Supreme Court Sanctioned Strength Raised From 34 to 38 Judges
An ordinance promulgated on 17 May 2026 increased the sanctioned strength of the Supreme Court from 34 to 38 judges, citing pendency of about 93,966 cases. The Collegium has since recommended five names to fill the new posts.
On 17 May 2026, the President of India promulgated the Supreme Court (Number of Judges) Amendment Ordinance, raising the sanctioned strength of the Supreme Court from 34 to 38 judges, including the Chief Justice of India. The Union Cabinet had cleared the Supreme Court (Number of Judges) Amendment Bill, 2026 just days earlier, but Parliament was not in session, so the executive used the ordinance route under Article 123 of the Constitution to bring the change into effect immediately.
According to the government, adding four more judges will help the apex court deliver “speedy justice”. Data from the National Judicial Data Grid (NJDG) on the day of the ordinance showed about 93,966 cases pending before the Supreme Court. Soon after the ordinance, on 27 May 2026, the Supreme Court Collegium recommended the elevation of four High Court Chief Justices and senior advocate V. Mohana to fill the new posts.

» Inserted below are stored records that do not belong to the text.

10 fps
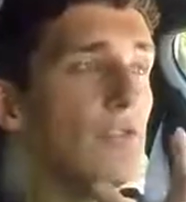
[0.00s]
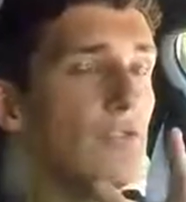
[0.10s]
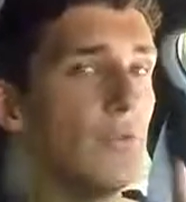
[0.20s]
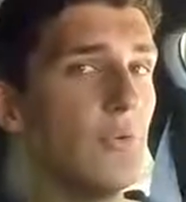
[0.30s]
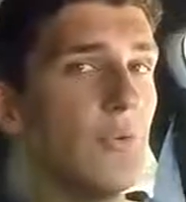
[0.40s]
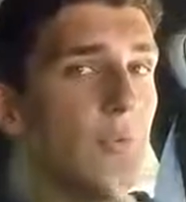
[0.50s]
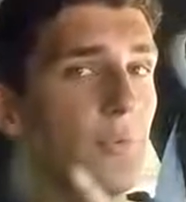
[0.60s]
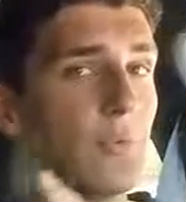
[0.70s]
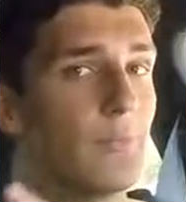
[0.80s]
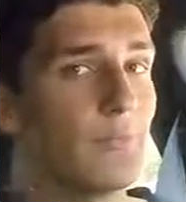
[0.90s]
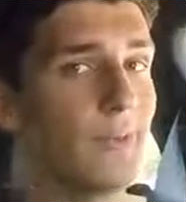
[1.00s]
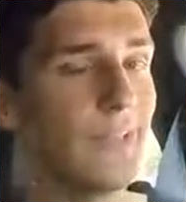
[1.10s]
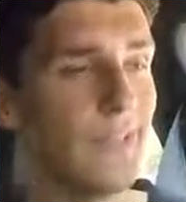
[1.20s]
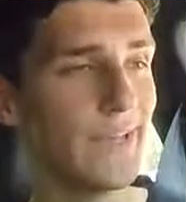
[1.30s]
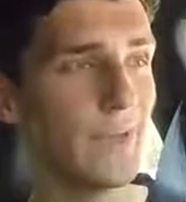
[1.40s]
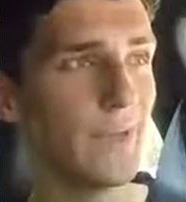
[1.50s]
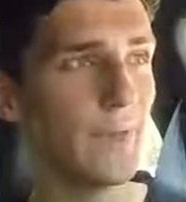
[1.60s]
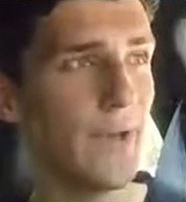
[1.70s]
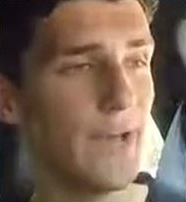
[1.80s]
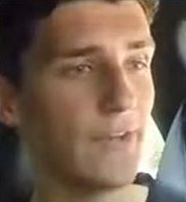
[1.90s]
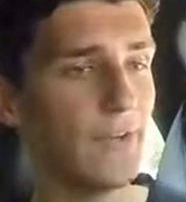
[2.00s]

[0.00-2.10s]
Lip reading: do really well.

The sanctioned strength of the Supreme Court has been raised by Parliament several times in the past — from 8 judges in 1950 to 11, 14, 18, 26, 31 and most recently 34 judges in 2019, all by amendment to the Supreme Court (Number of Judges) Act, 1956. Article 124(1) of the Constitution allows Parliament to fix the strength by law. Critics, however, have pointed out that pendency is driven less by the number of judges and more by procedural delays, the volume of special leave petitions filed under Article 136 and the apex court’s wide original and appellate jurisdiction.

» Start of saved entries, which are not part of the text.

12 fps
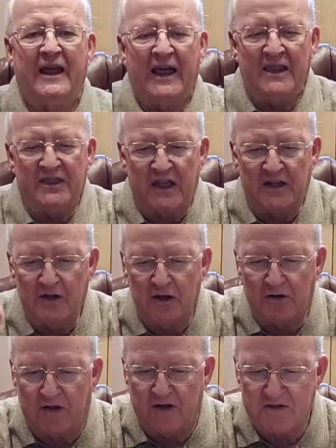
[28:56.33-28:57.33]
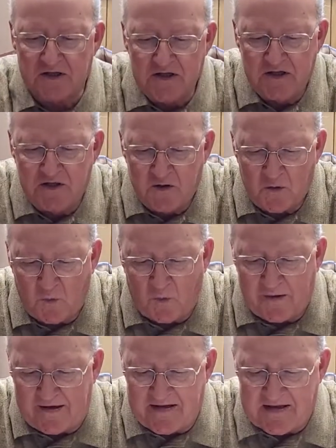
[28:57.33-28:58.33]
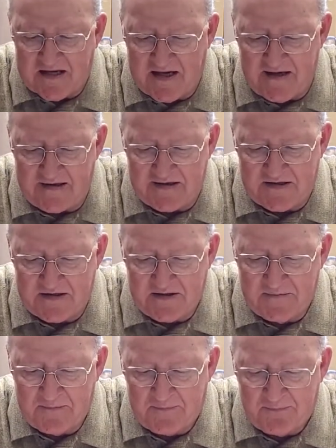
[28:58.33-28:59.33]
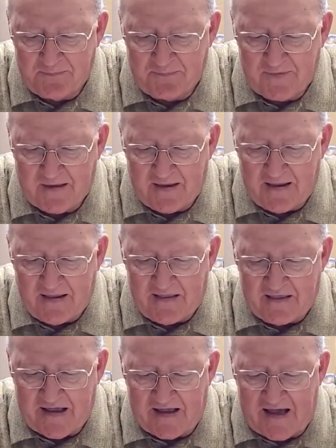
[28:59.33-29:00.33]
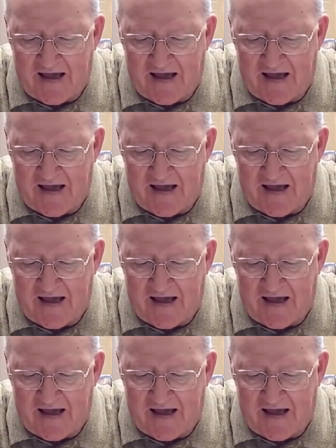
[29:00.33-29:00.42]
And then notice what it says. They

For exam aspirants, the change is a fresh data point for questions on the structure of the higher judiciary, the ordinance-making power, the role of the Collegium system in judicial appointments, and judicial pendency as a governance issue.
Key Points to Remember
- Ordinance date: 17 May 2026; cleared as Bill by Union Cabinet earlier the same month
- New sanctioned strength: 38 judges (including CJI), up from 34
- Constitutional basis for the ordinance: Article 123
- Constitutional basis for fixing SC strength by Parliament: Article 124(1)
- Pendency at the SC on the date of ordinance: about 93,966 cases (NJDG)
- SC strength has historically risen: 8 (1950) → 11 → 14 → 18 → 26 → 31 → 34 (2019) → 38 (2026)
- Collegium recommendation on 27 May 2026: 4 HC Chief Justices + senior advocate V. Mohana
Exam Relevance
Relevant for UPSC Prelims and Mains (Polity — Supreme Court composition, ordinance-making power, Collegium), SSC and Banking general awareness (recent constitutional amendments and judicial reform), and State PCS judiciary papers.